THE MINING industry has been hard at work to skew mining fiscal policy in its favor. It has been grumbling about its financial obligations, ostensibly because raising taxes on mining makes the country less competitive. The truth is that as the mineral resources’ owners, the Filipino people are only getting 2% of the gross value of these resources. The industry argues that they are paying more than the 2% excise tax, citing a recent study by the IMF that our average effective tax rate is about 60%.

Yes it is true they paying other taxes. The industry has to pay a 5% royalty if they are operating in mineral reservation areas. According to the list of MPSAs (mineral production sharing agreements) on the Mines and Geosciences Bureau website only 10 mining operations are in mineral reservation areas, out of the 36 operating metallic mines in the country. Mining companies are also required to allocate 1.5% of operational expenses to social spending in the localities hosting them. But this also reduces their income tax liability. The industry pays taxes to the national and local governments that other businesses operating in the Philippines normally pay. So as owners of the minerals, we are only getting 2% of their actual value.

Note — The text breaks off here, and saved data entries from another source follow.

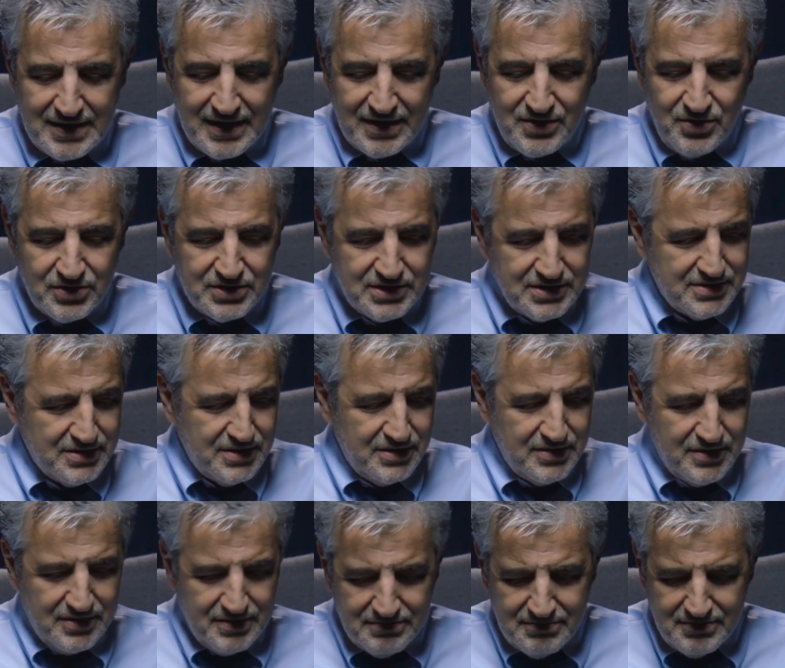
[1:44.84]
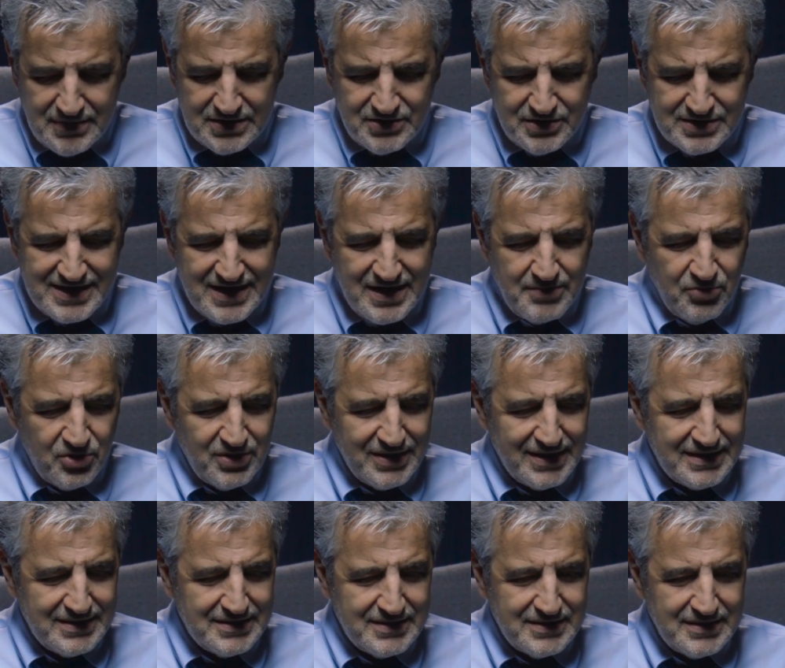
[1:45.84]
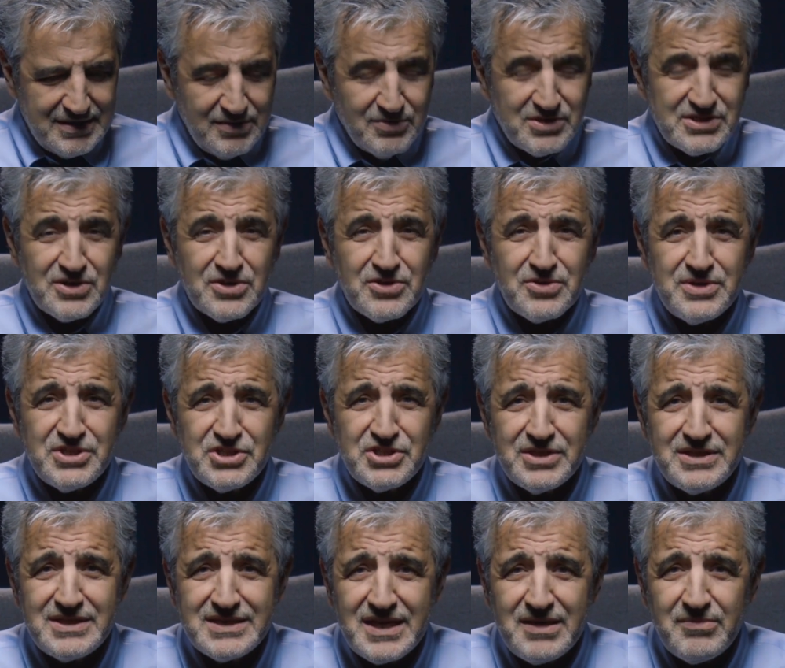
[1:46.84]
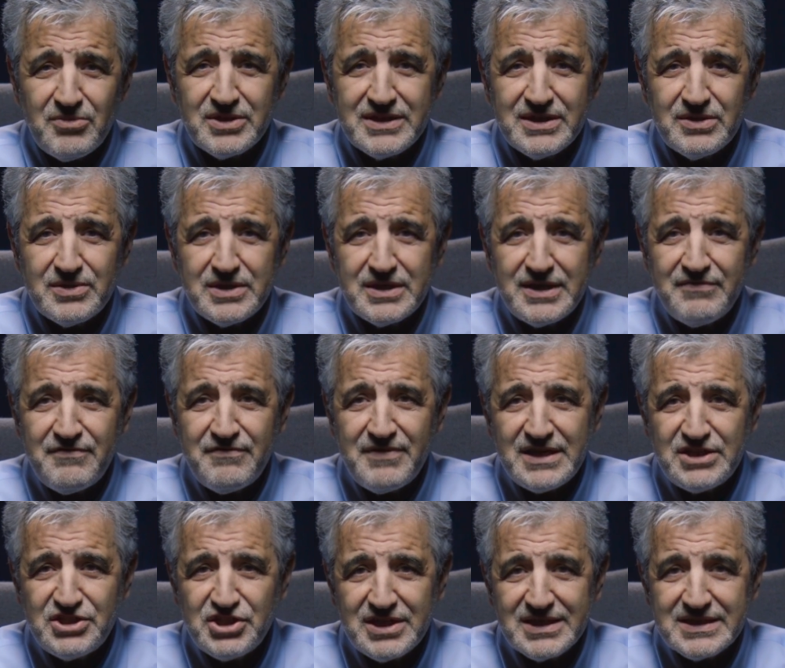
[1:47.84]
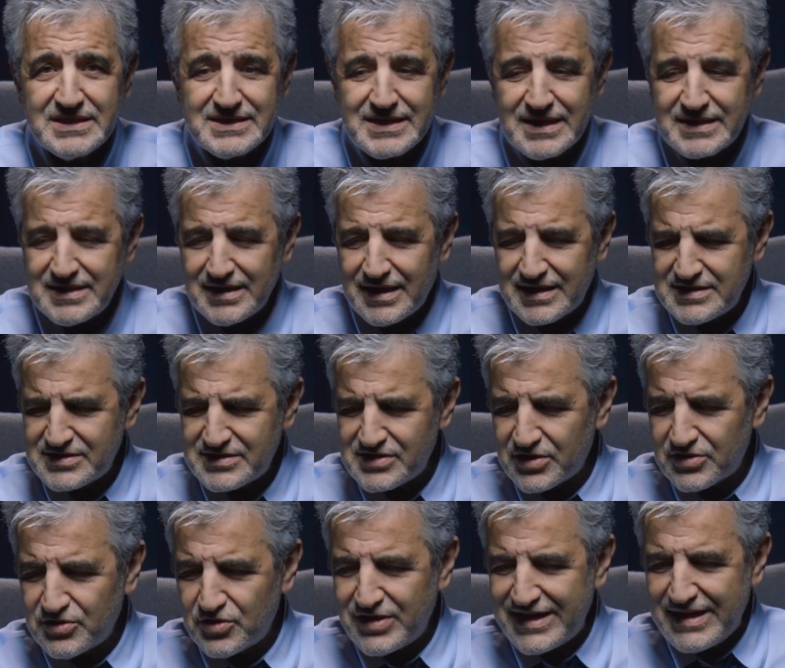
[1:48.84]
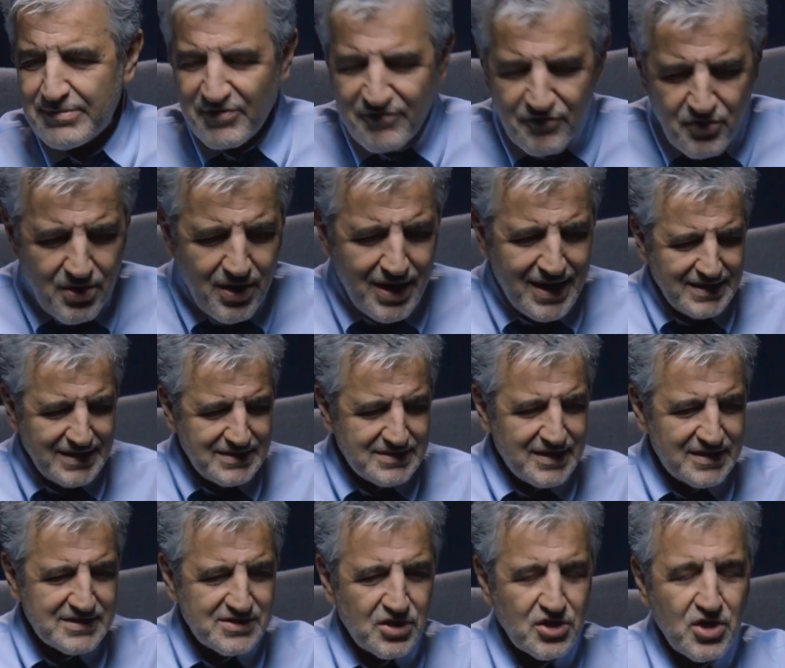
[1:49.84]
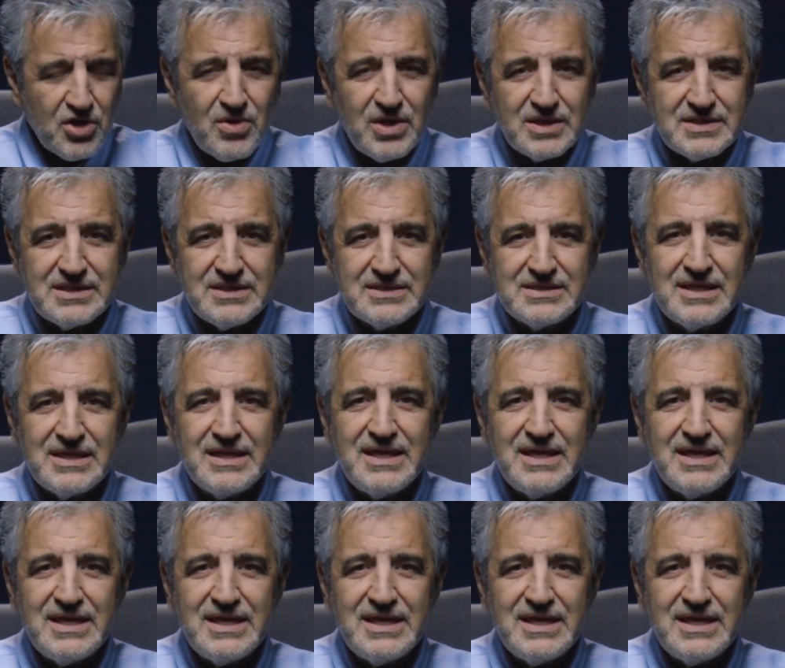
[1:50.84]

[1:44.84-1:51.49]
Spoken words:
I looked at the table and it was a Christian table. They were evangelists and I saw the name of Christ. I saw crosses.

A World Bank study shows our total effective tax rate is low compared to other mineral-rich countries. Prof. James Otto examined the tax system of over 20 nations and grouped them in quartiles from lowest-taxing to highest-taxing. The Philippines is in the second lowest-taxing quartile. Despite that, countries like Peru, Tanzania, Mexico and Ghana, whose total effective tax rates are higher than ours, rank better in terms of investment attractiveness according to the 2013 Behre Dolbear country ranking for mining investment. The country’s tax policy is just one of the determinants in the decision to invest. Other considerations include the economic and political system, social issues, bureaucratic issues, corruption and currency stability.

Making countries compete by reducing the tax rates they impose on corporations is really a race to the bottom. Other countries can also reduce their rates, resulting in revenue losses in all countries involved. Rather than competing to reach bottom, our mining fiscal policy should reflect the real cost of extracting minerals. Other countries are now realizing this. A 2012 industry study by Price Waterhouse Coopers International discussed a global trend of increasing tax rates in the mining sector. Argentina, whose taxes are higher than ours, is still considering increasing its mining tax rate. Australia enacted its Mineral Resource Rent Tax last year. Brazil is also considering increasing its tax on its mineral resources. The Ghana government is proposing an increase in its corporate income tax and an additional tax on mining companies. Tanzania also increased its royalty rates on metallic minerals.

Other countries are also maximizing the benefits from mining by creating downstream industries. Indonesia requires mining companies to process and refine mineral ore within the country and now imposes export duties on mineral ore to discourage its export. In the Philippines, most of the mineral ore is exported. We only have one copper smelter and one nickel smelter and our lone copper smelter sources its copper concentrate from abroad! All the copper extracted from our mine sites is exported.

Ultimately, governance of the mining industry must be improved. The public needs to see that the government can really regulate the industry because our history says otherwise. Many communities have hosted mining activities yet poverty in most is still very high. Mining for development has been a government paradigm since the time of Marcos but we have yet to see that positive relationship between hosting the industry and the host communities’ development. Communities have experienced mining accidents that resulted in the loss of livelihoods, homes and lives; many families who suffered remain uncompensated for their losses. Roel Landingin and Jenny Aguilar in a Newsbreak article showed that, except for Marcopper, the companies responsible for the mining accidents — and were associated with violation of environmental regulations — remain as top companies in operation. Mining has been linked with human rights abuses and circumvention of the free prior and informed consent (FPIC) process of the indigenous peoples. These are reasons not to trust the industry.

There is now an opportunity to reform governance and rebuild trust in the industry. The Philippines has recently been accepted as a candidate country in the Extractive Industry Transparency Initiative (EITI). Initially conceptualized as an anti-corruption tool, EITI requires companies to disclose the amount of taxes and fees they pay the government and for the government to disclose how much it actually receives. EITI’s new set of global standards requires the disclosure of data on production figures, information on license holders’ ownership, disclosure of all material payments and revenues and how these are distributed, disclosure of beneficial ownership, social expenditures of companies and sub-national payments and transfers. The new standards encourage the disclosure of contracts entered into by mining companies.

I believe mining companies and the Philippine government should disclose these contracts with the communities as these are considered public documents. I certainly hope the government can also disclose monitoring reports of mining operations. Mining disasters happened because of the government’s weak capacity to monitor the industry. Access to these monitoring reports is our only assurance that the government can monitor and regulate mining industry operations.

The first Philippine EITI report should be published by December 2014. The quality and amount of information that will be disclosed will help us make an objective assessment if mining can indeed be an engine for development.

Cielo Magno is the National Coordinator of Bantay Kita, a coalition of civil society organizations working for transparency and accountability of the extractive industry. She is also a member of the Global Steering Committee of Publish What You Pay and a fellow of Action for Economic Reforms.